[Dataset items]
● ● ● ● ●

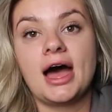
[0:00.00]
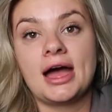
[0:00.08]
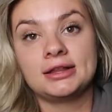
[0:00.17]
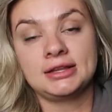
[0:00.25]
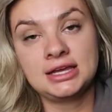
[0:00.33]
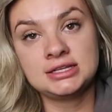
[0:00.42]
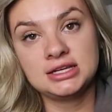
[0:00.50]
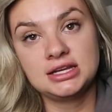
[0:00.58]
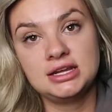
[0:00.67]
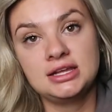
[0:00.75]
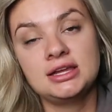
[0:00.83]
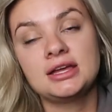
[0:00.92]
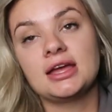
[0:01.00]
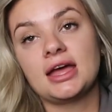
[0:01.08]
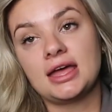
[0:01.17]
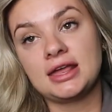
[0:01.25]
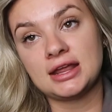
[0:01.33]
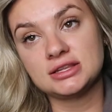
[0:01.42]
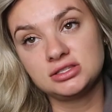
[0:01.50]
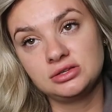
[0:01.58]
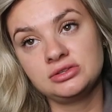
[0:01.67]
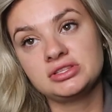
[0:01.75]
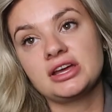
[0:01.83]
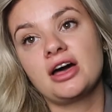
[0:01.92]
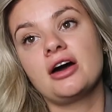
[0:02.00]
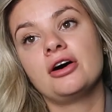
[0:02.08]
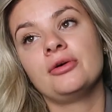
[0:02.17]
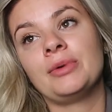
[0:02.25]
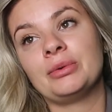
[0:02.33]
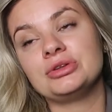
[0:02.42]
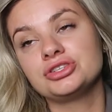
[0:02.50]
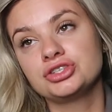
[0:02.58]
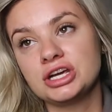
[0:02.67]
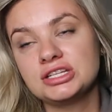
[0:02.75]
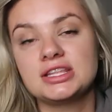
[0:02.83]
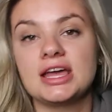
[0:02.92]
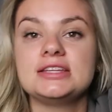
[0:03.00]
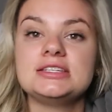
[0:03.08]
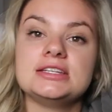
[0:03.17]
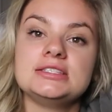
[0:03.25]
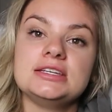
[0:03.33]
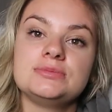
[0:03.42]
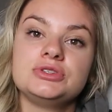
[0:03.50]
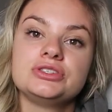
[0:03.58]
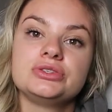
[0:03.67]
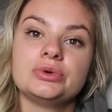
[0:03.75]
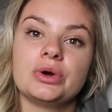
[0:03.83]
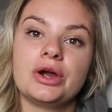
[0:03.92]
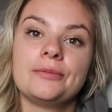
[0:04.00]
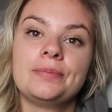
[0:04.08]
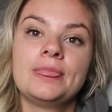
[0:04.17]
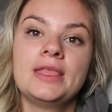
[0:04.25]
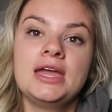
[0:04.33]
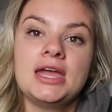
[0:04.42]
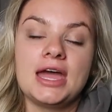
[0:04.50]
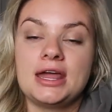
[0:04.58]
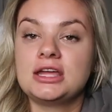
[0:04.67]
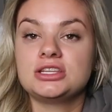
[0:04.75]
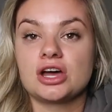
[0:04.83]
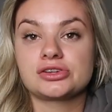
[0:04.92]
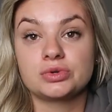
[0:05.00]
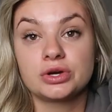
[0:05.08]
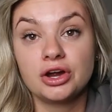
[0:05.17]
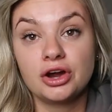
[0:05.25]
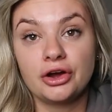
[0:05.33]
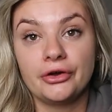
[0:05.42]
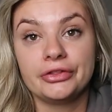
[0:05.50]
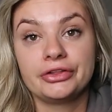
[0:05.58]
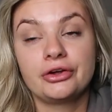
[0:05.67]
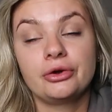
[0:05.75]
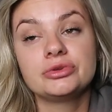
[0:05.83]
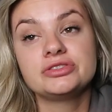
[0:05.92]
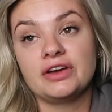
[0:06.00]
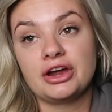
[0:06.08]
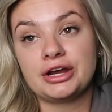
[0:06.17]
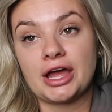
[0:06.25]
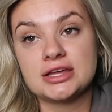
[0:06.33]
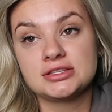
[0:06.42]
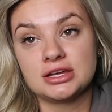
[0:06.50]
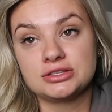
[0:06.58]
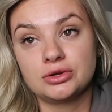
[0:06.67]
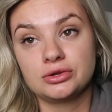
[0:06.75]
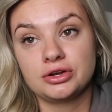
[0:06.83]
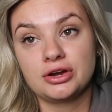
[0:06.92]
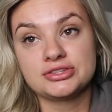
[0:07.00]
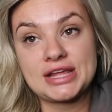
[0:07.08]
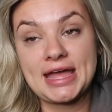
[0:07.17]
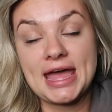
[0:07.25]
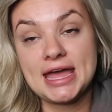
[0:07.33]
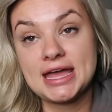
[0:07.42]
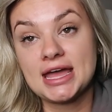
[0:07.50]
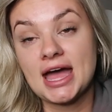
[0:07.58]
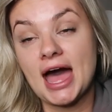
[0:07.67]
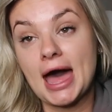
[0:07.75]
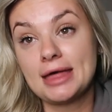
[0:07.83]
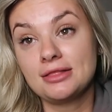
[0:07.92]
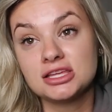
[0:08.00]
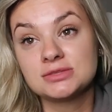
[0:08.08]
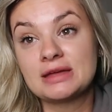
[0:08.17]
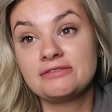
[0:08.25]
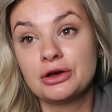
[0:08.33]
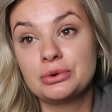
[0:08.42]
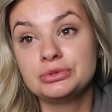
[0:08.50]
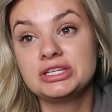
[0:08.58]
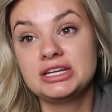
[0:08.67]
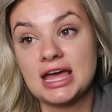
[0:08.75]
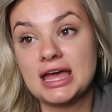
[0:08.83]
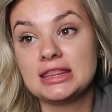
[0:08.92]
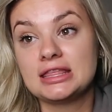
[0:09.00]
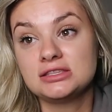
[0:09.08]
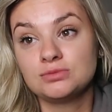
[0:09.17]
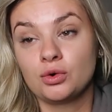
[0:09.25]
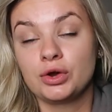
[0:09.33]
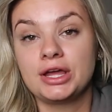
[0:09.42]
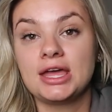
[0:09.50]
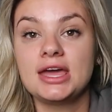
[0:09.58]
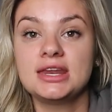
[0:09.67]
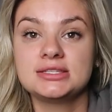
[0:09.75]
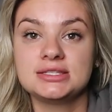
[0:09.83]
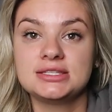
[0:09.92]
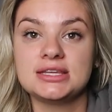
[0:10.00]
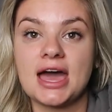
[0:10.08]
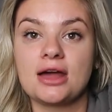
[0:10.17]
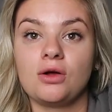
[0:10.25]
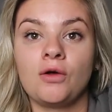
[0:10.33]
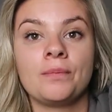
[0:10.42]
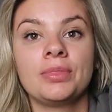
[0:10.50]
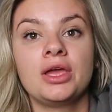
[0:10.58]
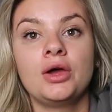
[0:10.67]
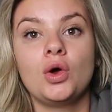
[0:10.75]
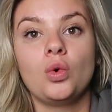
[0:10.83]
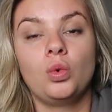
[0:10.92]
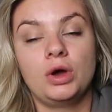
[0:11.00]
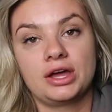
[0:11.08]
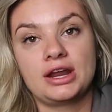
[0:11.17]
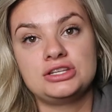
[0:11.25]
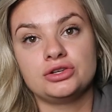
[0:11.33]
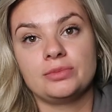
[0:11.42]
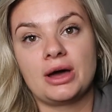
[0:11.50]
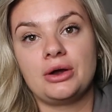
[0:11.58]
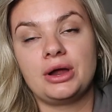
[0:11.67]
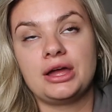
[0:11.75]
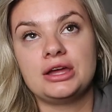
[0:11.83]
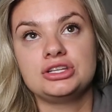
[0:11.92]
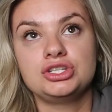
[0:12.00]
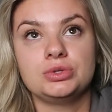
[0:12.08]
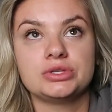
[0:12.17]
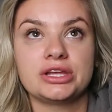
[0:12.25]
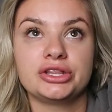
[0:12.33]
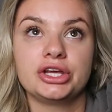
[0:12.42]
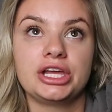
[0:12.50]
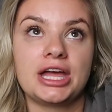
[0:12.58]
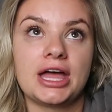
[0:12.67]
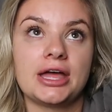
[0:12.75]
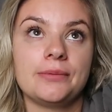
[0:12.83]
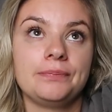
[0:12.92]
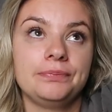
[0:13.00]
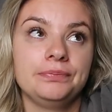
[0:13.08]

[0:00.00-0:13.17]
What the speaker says: I landed, and as soon as I got home, I went straight to the AT&T store and I talked to a girl, and the girl was very nice. I told her, I was like, hey, I lost my phone today, this morning. It is in Seattle. What can I do about it? And she was like looking at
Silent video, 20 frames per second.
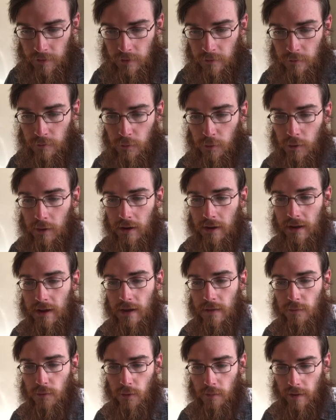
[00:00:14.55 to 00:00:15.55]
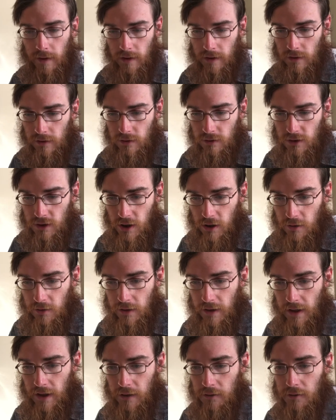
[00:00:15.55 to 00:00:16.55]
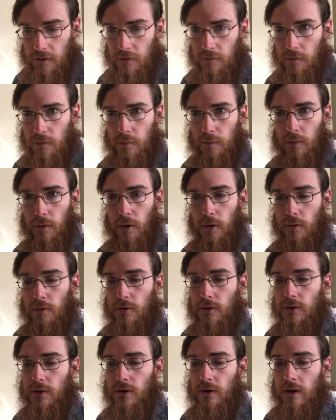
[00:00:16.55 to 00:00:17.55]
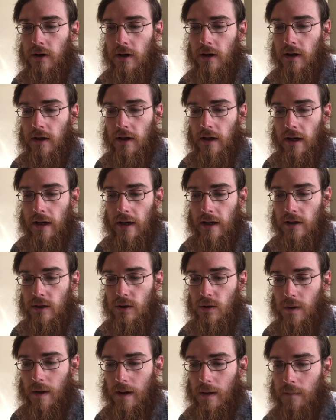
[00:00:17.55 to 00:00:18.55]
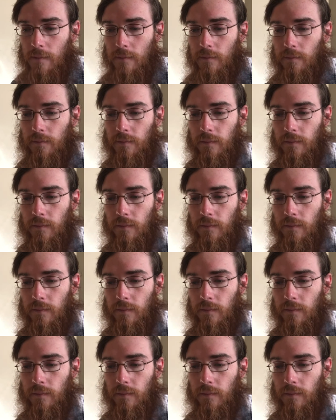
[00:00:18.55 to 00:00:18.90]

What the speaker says: for an evil man shall inherit reproach and shame.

● ● ● ● ●

Lines containing the word "What" must be found in the data above and copied.

» **THE ANSWER**:
What the speaker says: I landed, and as soon as I got home, I went straight to the AT&T store and I talked to a girl, and the girl was very nice. I told her, I was like, hey, I lost my phone today, this morning. It is in Seattle. What can I do about it? And she was like looking at
What the speaker says: for an evil man shall inherit reproach and shame.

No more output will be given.